Former senator and now Mamamayang Liberal party-list Rep. Leila de Lima pushed back sharply against Senator Robin Padilla after he drew a comparison between her drug-related cases and those facing Senator Ronald “Bato” dela Rosa, calling Padilla’s framing distorted and demanding he answer for the thousands killed in the war on drugs.

In a Facebook post, Padilla argued that the two cases were fundamentally different — claiming one senator was “allegedly connected to drug lords” while the other was “allegedly connected to neutralizing drug lords,” a clear attempt to distinguish Dela Rosa’s record as former Philippine National Police chief from the charges once leveled against De Lima.

De Lima rejected the comparison outright. “Excuse me, Sen. Robin. Huwag nyo nga akong gamitin sa baluktot nyong naratibo,” she wrote, reminding the public that she had already been acquitted of what she described as fabricated cases against her. She drew a firm line between her situation and that of Dela Rosa, whom she labeled “a fugitive from justice.”

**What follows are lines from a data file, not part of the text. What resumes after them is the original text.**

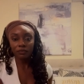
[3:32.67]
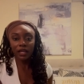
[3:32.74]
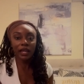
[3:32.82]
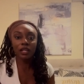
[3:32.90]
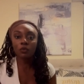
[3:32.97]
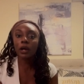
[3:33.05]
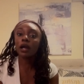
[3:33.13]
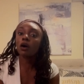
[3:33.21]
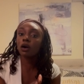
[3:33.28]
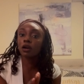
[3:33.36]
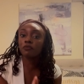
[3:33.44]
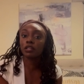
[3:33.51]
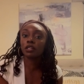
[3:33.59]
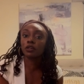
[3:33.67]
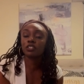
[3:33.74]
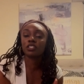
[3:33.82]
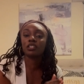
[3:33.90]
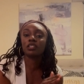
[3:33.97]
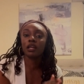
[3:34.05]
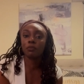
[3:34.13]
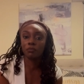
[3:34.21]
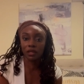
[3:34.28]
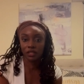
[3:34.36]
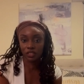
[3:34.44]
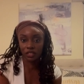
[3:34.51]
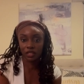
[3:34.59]
Anyway, on her video, she did
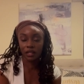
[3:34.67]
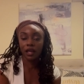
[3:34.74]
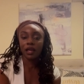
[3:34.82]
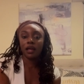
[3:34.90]
mentionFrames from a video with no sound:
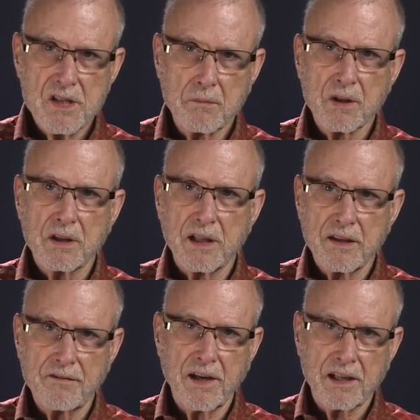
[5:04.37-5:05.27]
similar
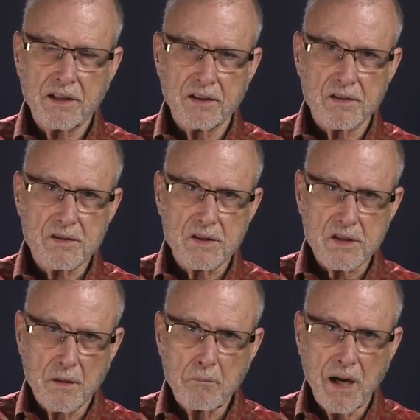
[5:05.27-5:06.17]
an effect is to
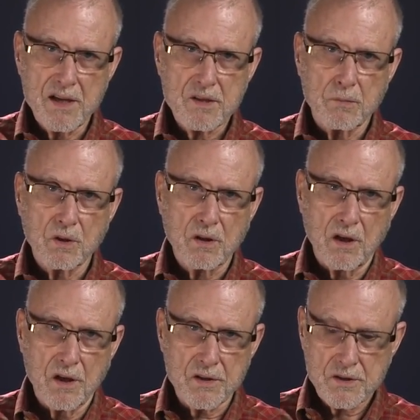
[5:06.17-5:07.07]
some possible
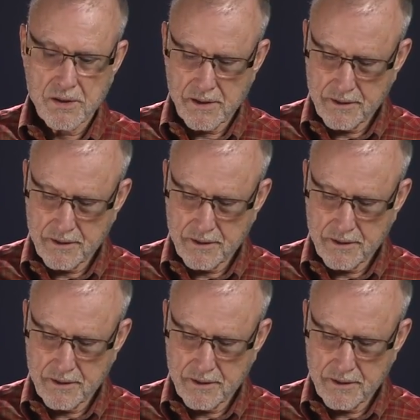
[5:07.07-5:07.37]
cause.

De Lima also took aim at the “neutralizing drug lords” characterization, challenging Padilla to make that argument before the families of the thousands of victims of extrajudicial killings and before the International Criminal Court. “Saka neutralizing drug lords talaga? Sabihin nya yan sa pamilya ng libo-libong biktima ng EJK. Ipaliwanag nya yan sa ICC,” she said.

The exchange is the latest flashpoint in a running feud between the two lawmakers. De Lima, who served years in detention beginning in 2017 on drug-related charges, was cleared when a Muntinlupa court dismissed her final case in 2024. Dela Rosa, a co-architect of the Duterte administration’s anti-drug campaign, is the subject of an ICC arrest warrant tied to alleged crimes against humanity, and went into hiding for months to evade it.

De Lima had earlier warned that Padilla could face obstruction of justice, harboring a criminal fugitive, and aiding-and-abetting charges over his role in Dela Rosa’s departure from the Senate on May 14. The PNP Criminal Investigation and Detection Group has since announced it would refer a complaint against Padilla and others to the Department of Justice, alleging the senator’s exit was not a simple hitched ride but a coordinated, pre-planned maneuver to avoid arrest.